# Property in libertarian / anarcho-capitalist gulch for sale.



## Montanarchist (Feb 24, 2005)

One of the members of The Gulch I founded is selling out to take a huge profit. I knew I should have bought that other piece myself, instead of offering it to him. :doh: This is probably out of the price range of most regular members, and I hate advertising it in public but want to use every option to get a _good_ homesteading/libertarian/anarchist/individualist neighbor. I've spoken to the current owner, and the Realtor and have gave them notice I will submarine any attempt to a sale with a statist (as was agreed when I offered it).  Here are the facts. 15 Acres, creek full length of property, maintained road into parcel, power on property, several building sites. Sewer might be a problem because of extremely high water table, well should be cheap. He is asking $225,000 (almost 10X) what he paid. 1.5 miles outside Philipsburg MT, aprx. 10 acres gently sloping bottom land, aprx. 5 acres mixed Lodgepole pine/Douglas Fir. Property was partially logged in the '80's

...and the best part; you could be my neighbor, and a member of a Gulch.

Here are some pictures of (my) property right uphill from it.


----------



## AngieM2 (May 10, 2002)

Incredible photos/land. Good luck on finding your like minded neighbor.

Angie


----------



## marvella (Oct 12, 2003)

AngieM2 said:


> Incredible photos/land. Good luck on finding your like minded neighbor.
> 
> Angie



angie, you are just plain-old-nicer-than-me. lol!!


----------



## Montanarchist (Feb 24, 2005)

marvella said:


> angie, you are just plain-old-nicer-than-me. lol!!


Was I out of order, or do you just not like libertarians/me/gulching?


----------



## AngieM2 (May 10, 2002)

Prometheus - I just think not all agree with your thinking, but your post was just fine.

Angie


----------



## Montanarchist (Feb 24, 2005)

AngieM2 said:


> Prometheus - I just think not all agree with your thinking, but your post was just fine.
> 
> Angie



Thanks. I find it funny when people don't agree with libertarianism / anarcho-capitalism, since it is really nothing more than the old fashioned "code of the west" rule Mind your own business, and unless someone asks for help, leave him/her Alone. 

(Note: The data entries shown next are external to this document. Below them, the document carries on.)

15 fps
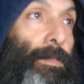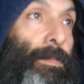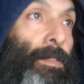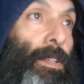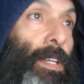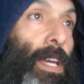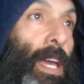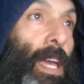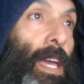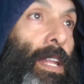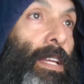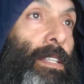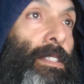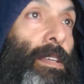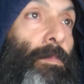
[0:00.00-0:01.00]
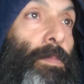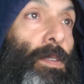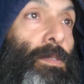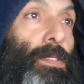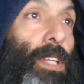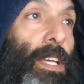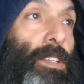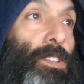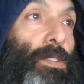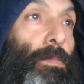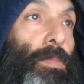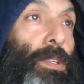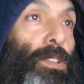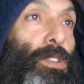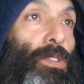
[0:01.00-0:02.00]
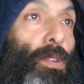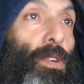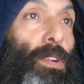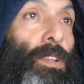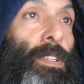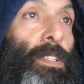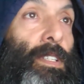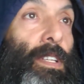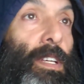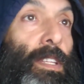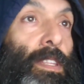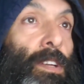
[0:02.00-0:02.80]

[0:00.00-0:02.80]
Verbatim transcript: Okay, and except those days should be shortened,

I don't hold to people who feel they have their life sorted out to the point they have a right to tell me how to live mine.







[insert one of many relevant bible scriptures here for the religious]

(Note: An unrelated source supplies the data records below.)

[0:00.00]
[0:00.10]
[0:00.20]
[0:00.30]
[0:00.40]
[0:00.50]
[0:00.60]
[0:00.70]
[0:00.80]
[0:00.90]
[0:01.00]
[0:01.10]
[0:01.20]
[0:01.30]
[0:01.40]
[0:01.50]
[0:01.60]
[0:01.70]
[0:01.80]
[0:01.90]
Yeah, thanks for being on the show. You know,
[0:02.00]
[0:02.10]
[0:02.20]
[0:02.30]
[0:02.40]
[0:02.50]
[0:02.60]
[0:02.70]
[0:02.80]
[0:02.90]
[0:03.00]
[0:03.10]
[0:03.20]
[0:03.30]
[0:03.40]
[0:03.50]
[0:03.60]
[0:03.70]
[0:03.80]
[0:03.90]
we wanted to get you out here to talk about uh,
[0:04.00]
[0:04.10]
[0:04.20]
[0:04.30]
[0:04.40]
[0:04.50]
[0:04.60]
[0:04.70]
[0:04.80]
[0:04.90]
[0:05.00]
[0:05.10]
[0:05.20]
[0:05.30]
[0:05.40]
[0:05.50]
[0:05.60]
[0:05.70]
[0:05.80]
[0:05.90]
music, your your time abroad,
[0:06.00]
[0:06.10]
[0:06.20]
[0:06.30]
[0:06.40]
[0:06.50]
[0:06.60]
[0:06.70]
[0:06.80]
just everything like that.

This is probably the wrong section for my mini-rant.[sup]TM[/sup] I wish I had the time to find the right section to start a thread about this.


----------



## Klapton (Mar 9, 2008)

I am a libertarian (minarchist), and am fascinated by your post. I was unaware of "gulching" as something that people are actually doing in America. So, I thank you for giving me something new to learn about.

I'm afraid that the asking price of this property is only within my reach if I was to take on a 30-year mortgage, which I'm hoping to avoid when I build my next home.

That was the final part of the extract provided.